(MATERIAL FOR THIS EXERCISE):

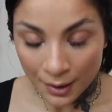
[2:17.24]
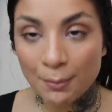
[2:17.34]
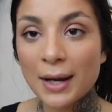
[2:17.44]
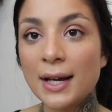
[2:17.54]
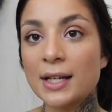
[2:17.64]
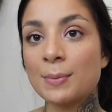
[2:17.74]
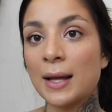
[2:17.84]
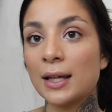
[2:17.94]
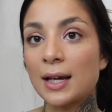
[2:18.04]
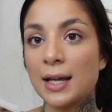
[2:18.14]
My next
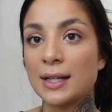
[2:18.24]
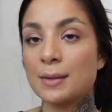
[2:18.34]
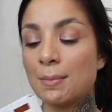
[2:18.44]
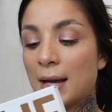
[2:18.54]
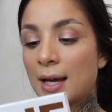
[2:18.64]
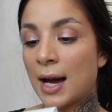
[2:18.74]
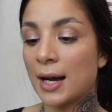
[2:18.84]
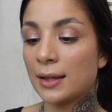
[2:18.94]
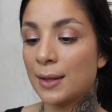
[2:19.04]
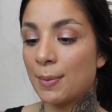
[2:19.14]
palette is my
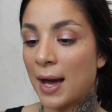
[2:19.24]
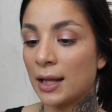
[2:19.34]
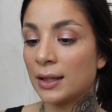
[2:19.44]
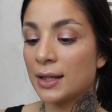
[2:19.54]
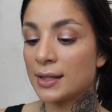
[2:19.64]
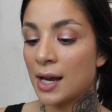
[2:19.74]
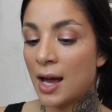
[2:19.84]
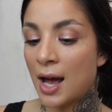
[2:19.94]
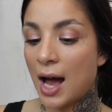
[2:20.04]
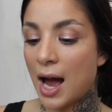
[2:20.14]
Kylie palette.
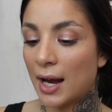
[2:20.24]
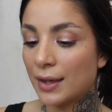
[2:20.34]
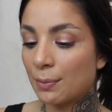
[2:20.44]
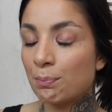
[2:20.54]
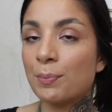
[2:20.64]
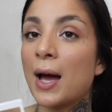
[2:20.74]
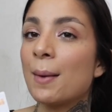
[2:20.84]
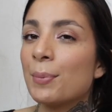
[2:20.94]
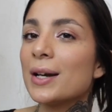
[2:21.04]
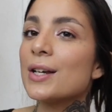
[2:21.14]

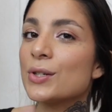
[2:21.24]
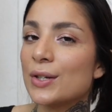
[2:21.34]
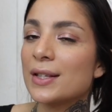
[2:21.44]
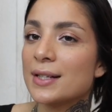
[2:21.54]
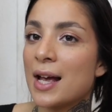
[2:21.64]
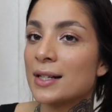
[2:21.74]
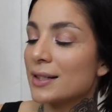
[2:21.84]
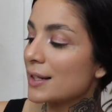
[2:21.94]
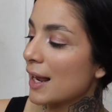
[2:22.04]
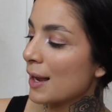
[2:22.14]
I'm pretty sure this has
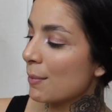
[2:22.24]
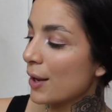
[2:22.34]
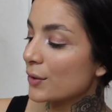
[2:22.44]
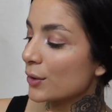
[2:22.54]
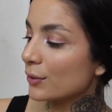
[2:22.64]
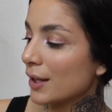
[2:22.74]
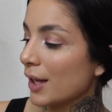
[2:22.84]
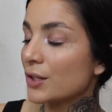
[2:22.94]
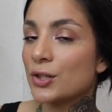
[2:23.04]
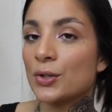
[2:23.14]
a name. I don't think
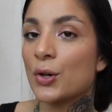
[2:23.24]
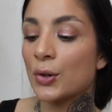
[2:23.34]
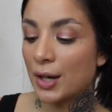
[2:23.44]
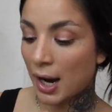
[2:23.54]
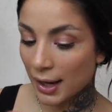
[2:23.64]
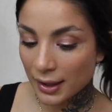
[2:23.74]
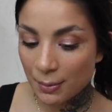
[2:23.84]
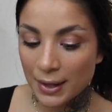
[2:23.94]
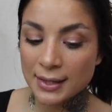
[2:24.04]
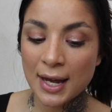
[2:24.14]
it's just called Kylie,
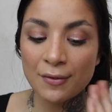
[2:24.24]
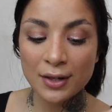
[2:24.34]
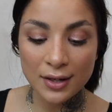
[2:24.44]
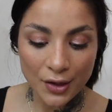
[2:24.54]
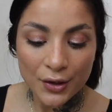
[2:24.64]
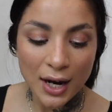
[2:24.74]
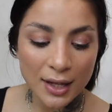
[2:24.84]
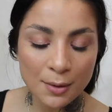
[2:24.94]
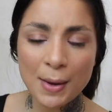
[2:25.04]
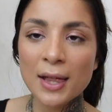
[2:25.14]
because I have another
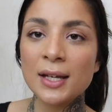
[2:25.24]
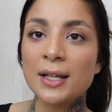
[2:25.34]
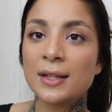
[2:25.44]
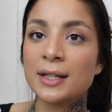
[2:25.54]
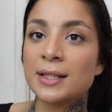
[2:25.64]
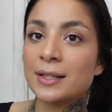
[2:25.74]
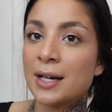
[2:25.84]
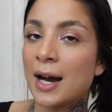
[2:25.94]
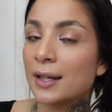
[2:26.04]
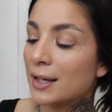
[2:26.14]
Kylie palette that says
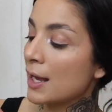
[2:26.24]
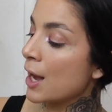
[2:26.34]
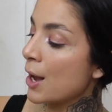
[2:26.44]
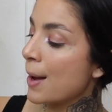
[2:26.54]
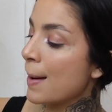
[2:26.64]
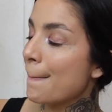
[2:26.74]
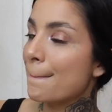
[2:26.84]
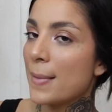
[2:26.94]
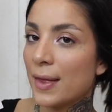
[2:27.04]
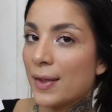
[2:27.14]
Kylie
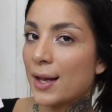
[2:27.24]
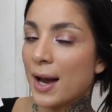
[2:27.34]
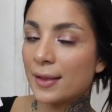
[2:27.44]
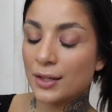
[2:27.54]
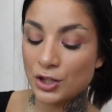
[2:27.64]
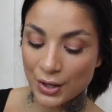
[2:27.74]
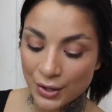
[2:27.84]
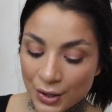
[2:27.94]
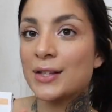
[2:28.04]
and then Kylie Jenner.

(TASK INSTRUCTIONS): Could you write out every record exactly, leaving the pictures out?

(ANSWER BELOW):
[2:17.24]
[2:17.34]
[2:17.44]
[2:17.54]
[2:17.64]
[2:17.74]
[2:17.84]
[2:17.94]
[2:18.04]
[2:18.14]
My next
[2:18.24]
[2:18.34]
[2:18.44]
[2:18.54]
[2:18.64]
[2:18.74]
[2:18.84]
[2:18.94]
[2:19.04]
[2:19.14]
palette is my
[2:19.24]
[2:19.34]
[2:19.44]
[2:19.54]
[2:19.64]
[2:19.74]
[2:19.84]
[2:19.94]
[2:20.04]
[2:20.14]
Kylie palette.
[2:20.24]
[2:20.34]
[2:20.44]
[2:20.54]
[2:20.64]
[2:20.74]
[2:20.84]
[2:20.94]
[2:21.04]
[2:21.14]

[2:21.24]
[2:21.34]
[2:21.44]
[2:21.54]
[2:21.64]
[2:21.74]
[2:21.84]
[2:21.94]
[2:22.04]
[2:22.14]
I'm pretty sure this has
[2:22.24]
[2:22.34]
[2:22.44]
[2:22.54]
[2:22.64]
[2:22.74]
[2:22.84]
[2:22.94]
[2:23.04]
[2:23.14]
a name. I don't think
[2:23.24]
[2:23.34]
[2:23.44]
[2:23.54]
[2:23.64]
[2:23.74]
[2:23.84]
[2:23.94]
[2:24.04]
[2:24.14]
it's just called Kylie,
[2:24.24]
[2:24.34]
[2:24.44]
[2:24.54]
[2:24.64]
[2:24.74]
[2:24.84]
[2:24.94]
[2:25.04]
[2:25.14]
because I have another
[2:25.24]
[2:25.34]
[2:25.44]
[2:25.54]
[2:25.64]
[2:25.74]
[2:25.84]
[2:25.94]
[2:26.04]
[2:26.14]
Kylie palette that says
[2:26.24]
[2:26.34]
[2:26.44]
[2:26.54]
[2:26.64]
[2:26.74]
[2:26.84]
[2:26.94]
[2:27.04]
[2:27.14]
Kylie
[2:27.24]
[2:27.34]
[2:27.44]
[2:27.54]
[2:27.64]
[2:27.74]
[2:27.84]
[2:27.94]
[2:28.04]
and then Kylie Jenner.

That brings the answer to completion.